Redução no nível de ocupação
O economista Bruno Ottoni, pesquisador da Fundação Getulio Vargas (FGV) e do IDados, observa que a população com 60 anos ou mais é o segundo grupo mais afetado pela pandemia, atrás apenas dos jovens com menos de 24 anos. O nível de ocupação, medida que considera a população empregada em relação ao número de pessoas em idade ativa na faixa etária, caiu 11,2% para pessoas de 60 a 64 anos no segundo trimestre do ano ante igual período de 2019. Para pessoas de 65 anos ou mais, o tombo foi de 15,4%, segundo dados do IBGE.
“Tem risco para a empresa e para a pessoa. A empresa não quer contratar um indivíduo que pode pegar a doença, ir parar no hospital. E a empresa também tem riscos, pensando de uma forma mais fria e calculista. Você contrata uma pessoa, tem todo o custo de procurar, encontrar a pessoa certa, e essa pessoa fica doente e sai”, explica Ottoni.
No ano passado, o governo tentou criar um incentivo à contratação de trabalhadores com mais de 55 anos por meio do Emprego Verde Amarelo. A ideia era reduzir encargos sobre o salário desse profissional, enquanto o trabalhador também abriria mão de alguns direitos – o FGTS, por exemplo, seria menor. A medida acabou não vingando porque a equipe econômica não teve dinheiro para bancar as renúncias necessárias para a inclusão do grupo mais velho e priorizou o incentivo à contratação de jovens até 29 anos. No fim, o texto perdeu validade sem que tivesse aval do Congresso Nacional.

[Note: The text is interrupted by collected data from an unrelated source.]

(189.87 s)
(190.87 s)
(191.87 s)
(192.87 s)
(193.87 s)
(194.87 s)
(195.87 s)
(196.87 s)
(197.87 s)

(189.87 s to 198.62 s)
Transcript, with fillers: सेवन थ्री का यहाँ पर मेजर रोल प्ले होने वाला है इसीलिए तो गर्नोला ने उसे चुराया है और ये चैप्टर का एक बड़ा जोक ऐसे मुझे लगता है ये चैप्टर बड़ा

Segundo apurou o Estadão/Broadcast, o tema segue no radar do governo e é objeto de estudos pela área econômica, embora ainda não haja uma proposta concreta para atacar o problema.
Litvak, da Maturi, diz que o impacto da exclusão ainda maior desses profissionais durante a pandemia pode ser grande. “Eles já são muito afetados pela falta de valorização dos mais velhos no mercado de trabalho. Com a acentuação disso, além da questão financeira, que afeta logo de cara, também tem o psicológico. Eles ficam com uma baixa autoestima, começam a se sentir inúteis, ficam deprimidos, e isso afeta a saúde”, afirma.

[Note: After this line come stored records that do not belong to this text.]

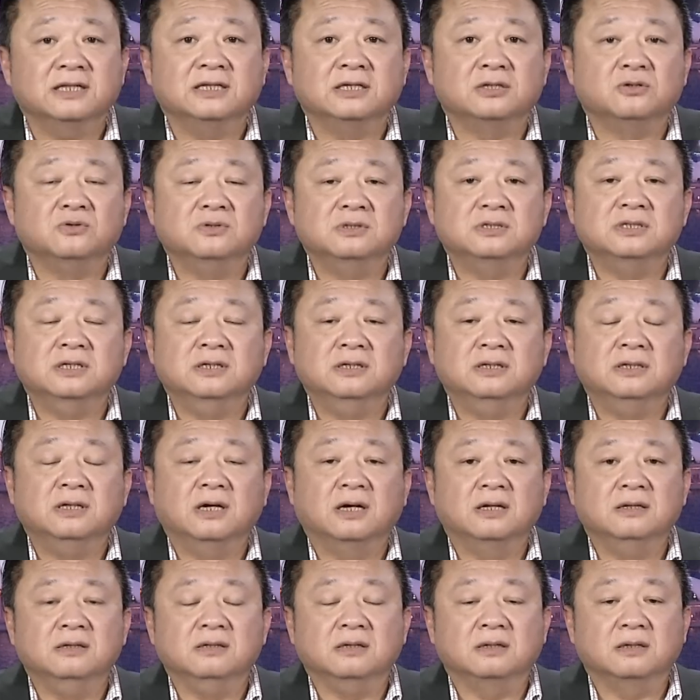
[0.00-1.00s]
thì tôi xin
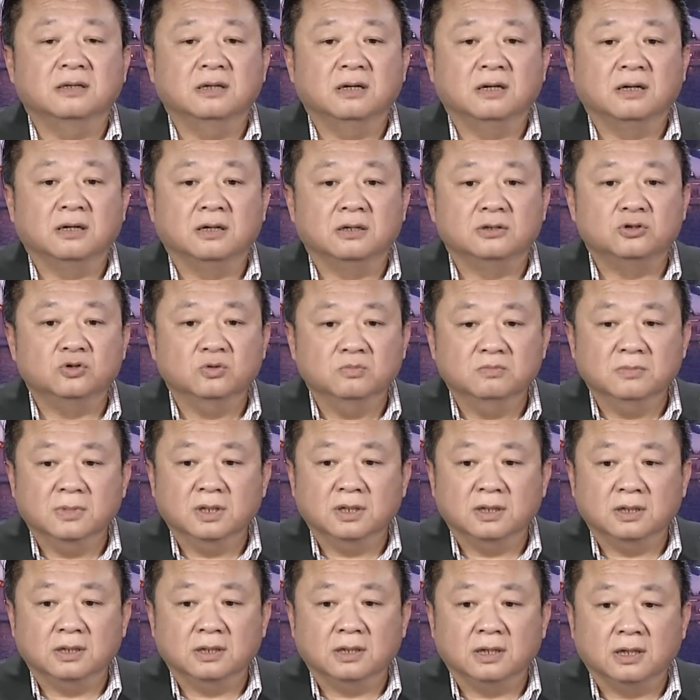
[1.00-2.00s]
à, được à, chúc
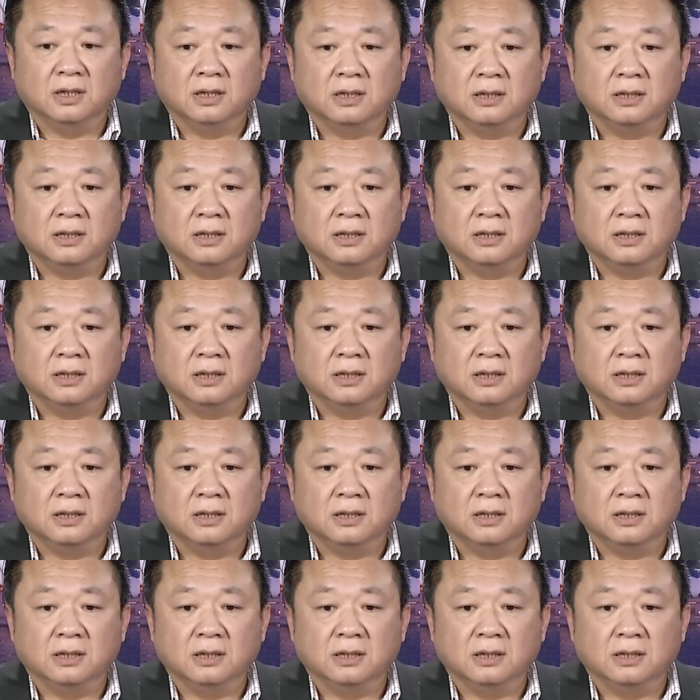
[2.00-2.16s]
mừng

Para ele, saídas possíveis são investir na inclusão digital, ter incentivos para as empresas e desfazer os mitos de que trabalhadores mais velhos seriam desatualizados, não tão ágeis e custariam caro. Sobretudo agora que a reforma da Previdência exigirá mais tempo de serviço até a aposentadoria.

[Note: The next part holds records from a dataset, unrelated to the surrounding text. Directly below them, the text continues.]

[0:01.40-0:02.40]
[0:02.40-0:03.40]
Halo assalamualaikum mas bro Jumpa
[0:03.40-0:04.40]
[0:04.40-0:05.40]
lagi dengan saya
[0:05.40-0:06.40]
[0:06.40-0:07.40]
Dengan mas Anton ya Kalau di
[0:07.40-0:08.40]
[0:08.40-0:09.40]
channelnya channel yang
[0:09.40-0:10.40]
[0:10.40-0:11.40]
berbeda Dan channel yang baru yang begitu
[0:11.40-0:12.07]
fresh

“Na pandemia, acho que eles enfrentam uma situação mais difícil, mesmo. Mas depois vai haver convergência para a situação das demais faixas etárias. A taxa de desemprego deve aumentar, porque nós postergamos a aposentadoria desses indivíduos, que não poderão sair do mercado de trabalho e terão de continuar procurando”, diz Ottoni.